Developers talk about tech stacks because it makes it easy to communicate lots of information about how an application is built. The term is sometimes applied to marketing services (martech stacks) or sales services (sales stacks), but it originated in the software development community. A tech stack quickly summarizes the programming languages, frameworks, and tools a developer would need to interface with the application. Because most coding languages have well-known performance attributes and limitations, the tech stack hints at the overall application’s strengths and weaknesses. If a programmer knows that a software service is built on PHP, for example, they know that it’s code base is probably large and difficult to debug. PHP is a notoriously inefficient coding language yet is used in most popular web applications. If a programmer knows that an application was built using Ruby on Rails, they know they’d have to learn the programming language Ruby to make any changes. Tech stacks are particularly useful for hiring developers. “Unless applicants are familiar with a tech stack’s frameworks and languages, or are willing to become familiar, they might not be a good fit,” said John Debs, a full-stack software engineer at messaging platform Lua. Companies trying to recruit developers often include their tech stack in job descriptions.
How to build your tech stack
Different companies will require different tech stacks and no two are alike. Teams decide on which technologies they want to use and then build upon a core coding language, adding additional tools and services as they go. “When you have a product in mind, you usually start with the front end, the piece that faces the customer, and then decide what back end tooling is needed to support that,” said Lira Skenderi, a data analyst and engineer at hosting provider Digital Ocean. The resulting bundle of services is called a ‘stack’ because each additional service builds upon those beneath it, which allows developers to customize the application. Developers designing an application that will be accessed by millions of people every day might choose programming languages that excel at what are known as high-read operations, meaning they can be accessed by many simultaneous users. If the application is meant to crawl the web and gather information, developers might opt for high-write languages. All tech stacks are divided between the back end and front end, also known as server-side and client-side. If a tech stack were a laptop computer, the back end would be the internal hardware that makes it run. The front end interface would be the screen, casing, and keyboard, which allow the user to interact with the laptop. When a job application calls for an engineer with back end, front end, and full-stack experience, it’s referring to the part of the tech stack that the applicant will ideally specialize in.
Like the foundation for a house, the order in which a stack is built matters. Each new layer builds upon the last and buried layers can’t easily be ripped out. Here is some basic advice for building technology stacks:
Plan for the future
Preparing a tech stack for the future can be a double-edged sword. If developers don’t consider how their application will scale, they might have to add additional services that make it cumbersome and difficult to manage.
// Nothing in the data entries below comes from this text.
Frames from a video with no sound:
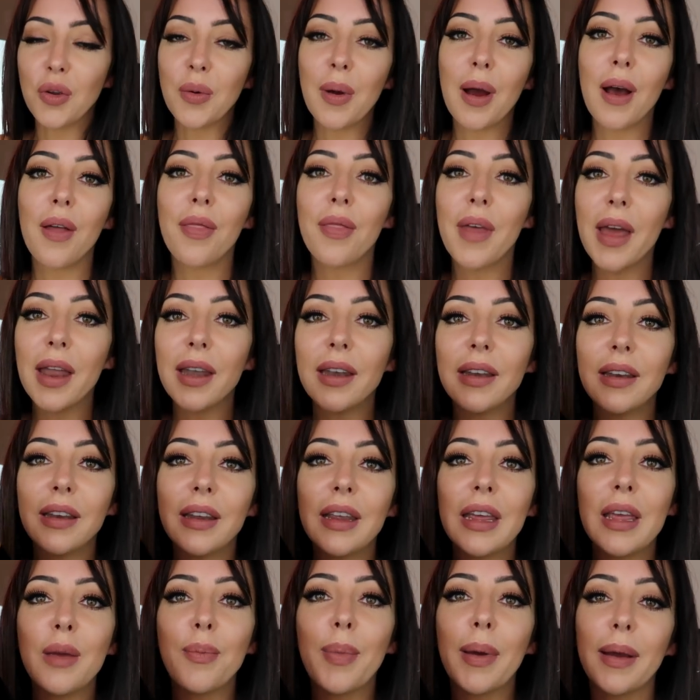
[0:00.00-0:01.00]
you, and then
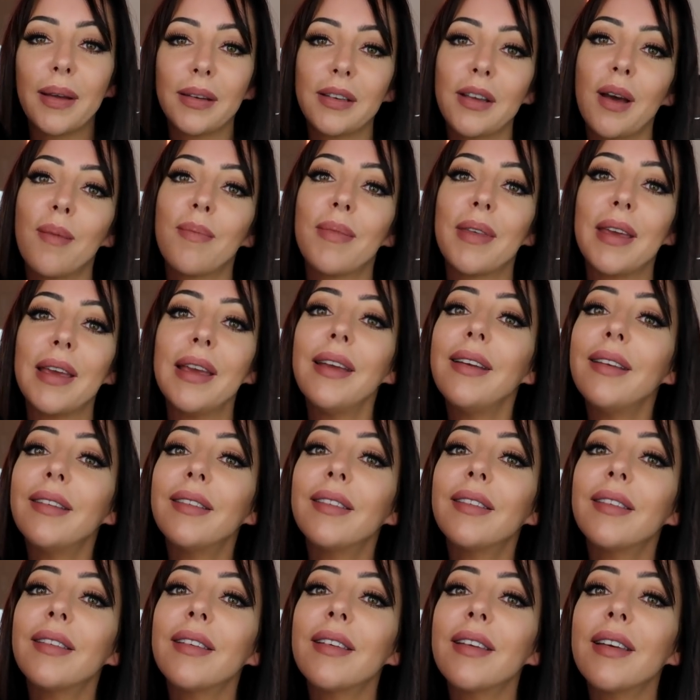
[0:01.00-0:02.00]
he picked up
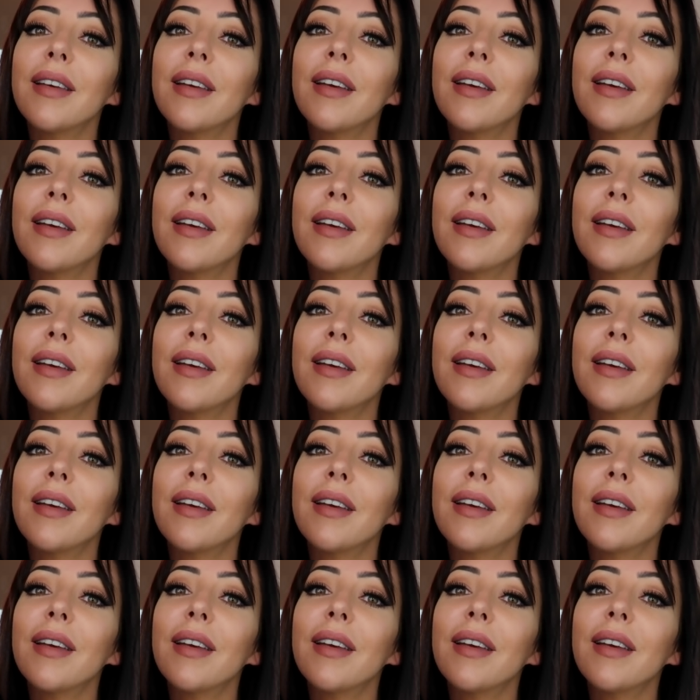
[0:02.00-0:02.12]
these.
On the other hand, if they anticipate exponential growth and invest too much in expensive tools and services, they might run out of money before the application ever finds market success–if it ever does. The best strategy is to create minimum-viable products like web apps using open source tools to prove concepts before investing in them, and to look for tools that offer the flexibility to send data to the other tools in your stack, even if it’s not a requirement at first. When in doubt, developers should always gravitate toward more mature technologies and languages which are often more reliable.
Rely on the open source community
Developers around the world contribute to building open source tools that are free for use and available to anyone with an internet connection. The scope of the open source community and the utility it offers are staggering. “Open source software is probably what is behind the past 10-20 years of tech renaissance,” said Debs. “Anybody can stand on the shoulders of giants and build products with incredibly complicated underlying technology that they never could have built themselves. You’re talking about a pool of billions of hours of people’s time, and contributions from experts in every domain.” Debs estimates that the software he uses everyday took other people millions of hours to write. Any engineering teams considering building a tech stack will have an easier time by relying, at least in part, on open source software.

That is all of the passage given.